3. Market concentration has increased – but is not dangerous
Goldman said Facebook, Apple, Amazon, Microsoft and Google are increasingly dominant, with a market capitalization nearly 3 times the annual GDP of India.
But the bank’s analysts said such a concentration “has reflected strong fundamental growth, rather than the hope, or promise, of returns far into the future.” This suggests it is far more sustainable than in previous asset rallies.
4. A big jump in retail trading has followed years of outflows from equities
The GameStop saga in January brought the power of retail investors to the attention of Wall Street.
Goldman said the rise in amateur investing has indeed “been breathtaking.” And it said one of its key measures of risk-taking has hit a level associated with a 10% drop in stock markets.
Yet the analysts said: “While flows have been significant of late, we have come from many years of outflows from risk assets like equities.”
5. Credit is cheap, but investors aren’t being overly risky
Central bank interest rates are at record lows, as were bond yields until recently, making borrowing very cheap.
But Goldman said speculative bubbles are associated with banks and companies funding risky activities through debt, and a collapse in household savings, which “is not the case today.”

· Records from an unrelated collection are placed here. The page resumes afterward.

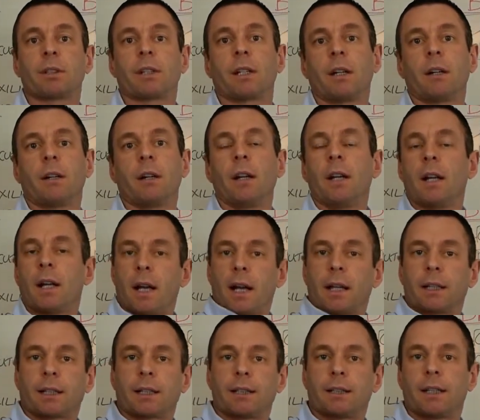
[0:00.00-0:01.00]
tear
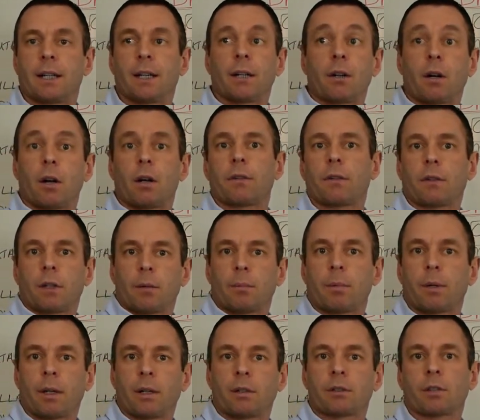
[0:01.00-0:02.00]
and it can tear off
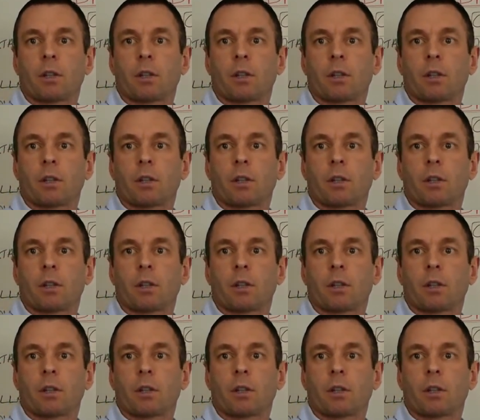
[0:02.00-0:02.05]
up here.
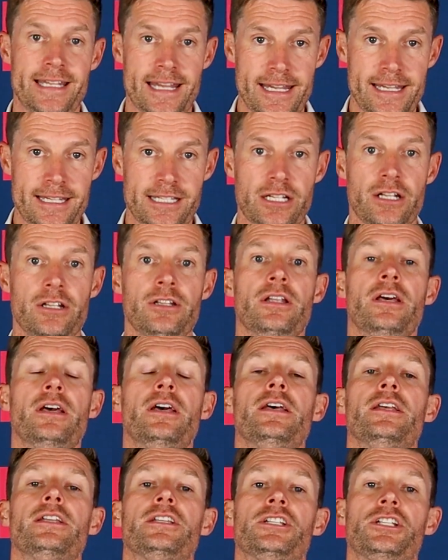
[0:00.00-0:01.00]
decent
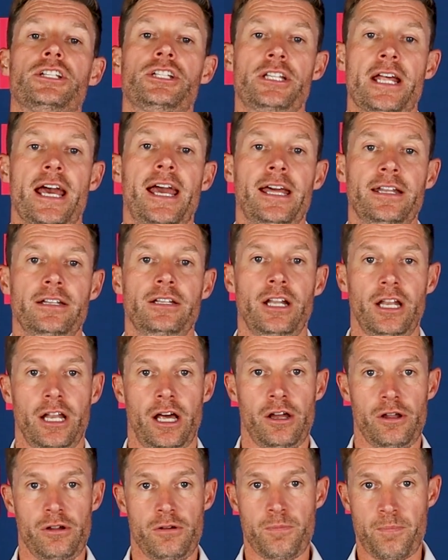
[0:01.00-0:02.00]

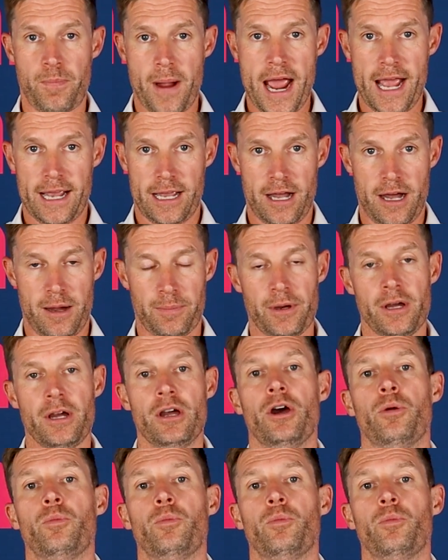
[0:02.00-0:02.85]
standalone backup.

Banks are very strong thanks to post-crisis reforms, the note said. US households have accumulated around $1.5 trillion in savings during COVID-19, the bank said.
6. Mergers and acquisitions are booming from a low base
The mania for special-purpose acquisition companies, or SPACs, has many investors worried about frothy markets.
Goldman said: “Booming M&A activity and equity issuance are reminiscent of activity rates in previous cycles.”
But it added activity does not appear excessive “when adjusted for the market capitalization of equity markets.”
7. The surge in certain sectors is driven by profitable companies
Market bubbles are often driven by a craze for new technologies, such as the internet in the dotcom era.
Goldman said tech and green stocks have indeed boomed. But the analysts said a fall in these stocks should not lead to widespread company collapses, as most of them are profitable.
8. Stocks are rising as economies recover from a slump
The Wall Street bank said the powerful rally in stocks from March to September last year was typical of a “hope” phase of a bull-market run after an economic slump.
“This phase is generally followed by what we call the ‘growth’ phase,” they said, when earnings pick up, although there could be bumps along the way.